Usually you want asynchronous communication for remote work. But when you don’t, consider Mumble as a potential tool for maintaining a community-like feel for synchronous communication and serendipitous interactions.
Bring chatrooms back with synchronous communication
As a preface, there is already quite a bit of consensus that asynchronous communication is an effective default communication model for remote work. By asynchronous, I mean communication that isn’t happening in real time and does not need the people you’re communication with to be available simultaneously (e.g., email or comments on issue trackers). In contrast, synchronous communication requires everyone to be in sync and available—in a video call, dropping by someone’s office, group chats, etc. GitLab is a good example of an all-remote company that, along with many others [1] [2], has championed remote work for years [3] [4] [5].
However, in the context of the current coronavirus pandemic, synchronous communication can still play an impactful role in helping people still feel connected with their teams as we all experience the world’s largest work-from-home experiment. Chatting with my neighbors, lab mates, friends, and family, some of the things they miss most about working in the office is the spontaneous conversations they can have with other people. That extends beyond work, too. They miss running into their friends at lunch or when they’re out for a jog in the park. As everyone is adjusting to working from home, formal video chats sometimes feel unnatural and rigid. This is especially true with the formalities of sending calendar invites and coordinating via email.

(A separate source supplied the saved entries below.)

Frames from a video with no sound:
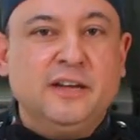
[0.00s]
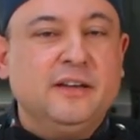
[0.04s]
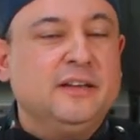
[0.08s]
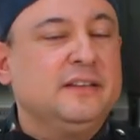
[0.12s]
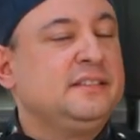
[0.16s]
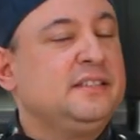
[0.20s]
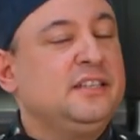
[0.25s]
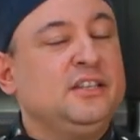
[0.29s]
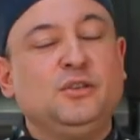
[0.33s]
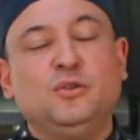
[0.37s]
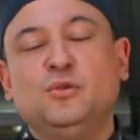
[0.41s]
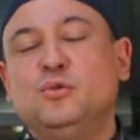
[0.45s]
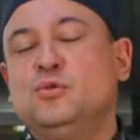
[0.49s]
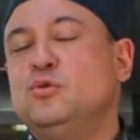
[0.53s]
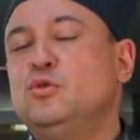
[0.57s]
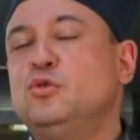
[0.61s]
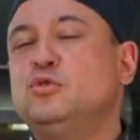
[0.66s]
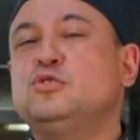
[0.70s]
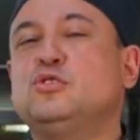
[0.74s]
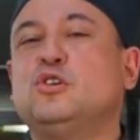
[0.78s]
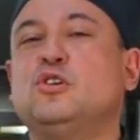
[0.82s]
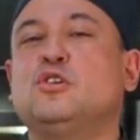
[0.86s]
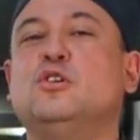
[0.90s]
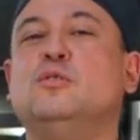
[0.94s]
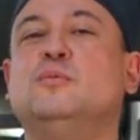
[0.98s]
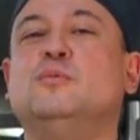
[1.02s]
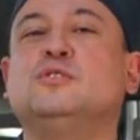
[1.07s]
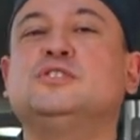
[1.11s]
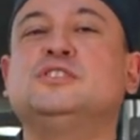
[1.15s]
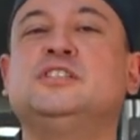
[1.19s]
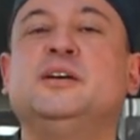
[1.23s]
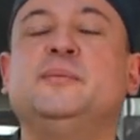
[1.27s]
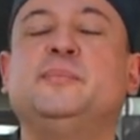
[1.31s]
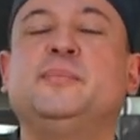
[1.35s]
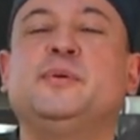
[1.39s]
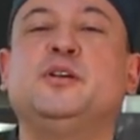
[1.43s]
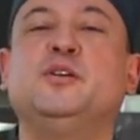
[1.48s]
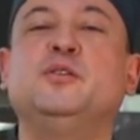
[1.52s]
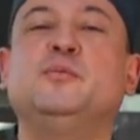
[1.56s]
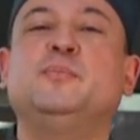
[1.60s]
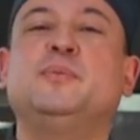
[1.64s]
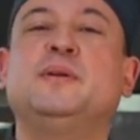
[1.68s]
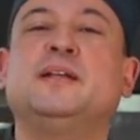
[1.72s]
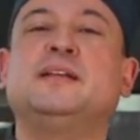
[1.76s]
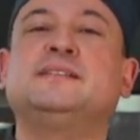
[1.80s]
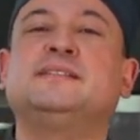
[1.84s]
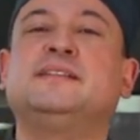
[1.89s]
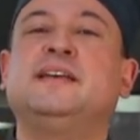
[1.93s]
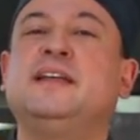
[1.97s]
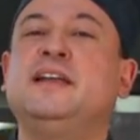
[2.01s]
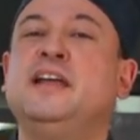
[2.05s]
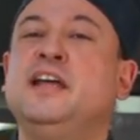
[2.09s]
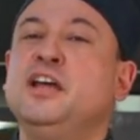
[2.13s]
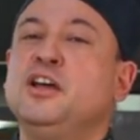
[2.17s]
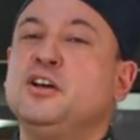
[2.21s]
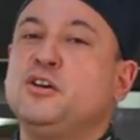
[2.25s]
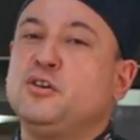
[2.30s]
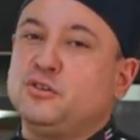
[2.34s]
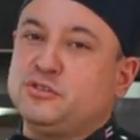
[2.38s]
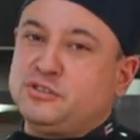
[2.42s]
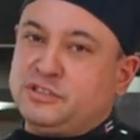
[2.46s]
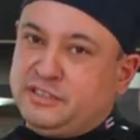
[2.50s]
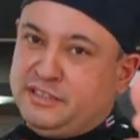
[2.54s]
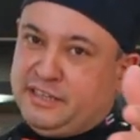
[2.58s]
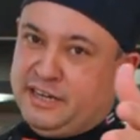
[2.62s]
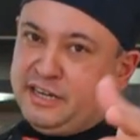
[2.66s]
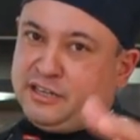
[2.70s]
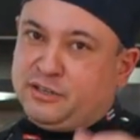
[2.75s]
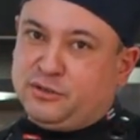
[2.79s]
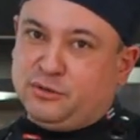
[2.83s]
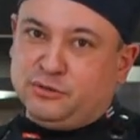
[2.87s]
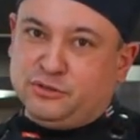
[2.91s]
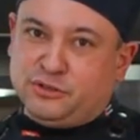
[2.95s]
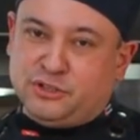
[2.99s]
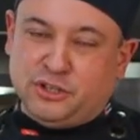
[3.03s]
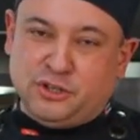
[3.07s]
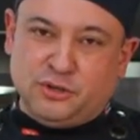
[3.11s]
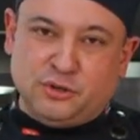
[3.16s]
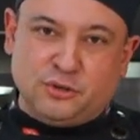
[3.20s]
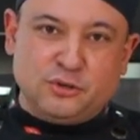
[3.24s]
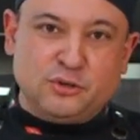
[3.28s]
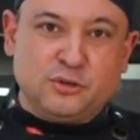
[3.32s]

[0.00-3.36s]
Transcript: Ha sido un gusto como siempre y un placer cocinar contigo.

Sometimes, you want spontaneous, non-persistent chat.
So you can have channels like “Bob’s Office”, “Working on XYZ problem”, etc. People can come into these channels to speak to you and can leave them. It feels a bit like an office environment, I can pop into Jay’s office, talk to him about an issue, and go back to my office. I recommend people setup Push To Talk, which really helps create a silent non-annoying environment. Basically, me and another developer can be working on an issue, but maybe not actively talking, but in the same channel – and there is blissful silence… I don’t hear the fan, the cat, the fact that his wife came into talk to him for a minute, etc.
When I start my work-day – I start it by logging into the mumble server (or more accurately, moving myself out the AFK channel) – and when I end it, I move myself back into the AFK channel. This is a realtime communication system, async work still happens… well, everywhere else.
It is easy to be on all day as an “in-office” experience… when I am eating lunch, I create a “eating lunch” channel under AFK and put myself there…. We find it works so much better than video chat (or really anything else), is far more casual (like an office) and far more fluid… it is like having an open door policy. Sometimes I might be in a channel that says “Debugging Race Issue Go Away” – but it technically doesn’t keep anyone out, it is a request.
Using mumble day to day basically changed the experience from mediocre to great for us. We still use everything else, but mumble is our real time core, and slack is our async core.
Setting up a Mumble server is (relatively) easy
If you have a server available, it’s actually quite easy to set up a Mumble server. I’ll refer you to the official wiki for more details, but you can get up and running in just a few minutes. Note that the server must be available to all your clients. So, a public server, a server on your local network, or something within your VPN (e.g., with Tailscale) will all work.
If you’re running Debian, mumble should already be in the apt repositories. If you’re using Ubuntu, you can add the Mumble ppa and install it with apt.
To add the PPA with the latest version of Mumble:
$ sudo add-apt-repository ppa:mumble/release
$ sudo apt update
To install the client:
$ sudo apt install mumble
To install the server:
$ sudo apt install mumble-server
Setting up the server is straightforward. Just run:
$ sudo dpkg-reconfigure mumble-server
To further customize the server settings (e.g., setting SuperUser password, user limits, etc.), you
can edit the config file in /etc/mumble-server.ini
, which is heavily commented so you can see what
each setting does. After making changes, you can restart the server by running
$ sudo service mumble-server restart
After getting everything installed, the process for setting up admin accounts is also straightforward, and detailed in the wiki. You connect as a new user with a certificate, register yourself on the server, connect as the SuperUser, and set your newly-registered user as an admin. Then, you can use that account to add other admins, create rooms, edit ACLs, and more, all through the simple Mumble client.
Using Let’s Encrypt’s certbot
to create standalone certs for your server is also straightforward.
This gives you a low bandwidth, high quality, and low latency VoIP voice rooms that you can have people connect to while keeping the data on your own servers, and without running a full web-browser just for VoIP.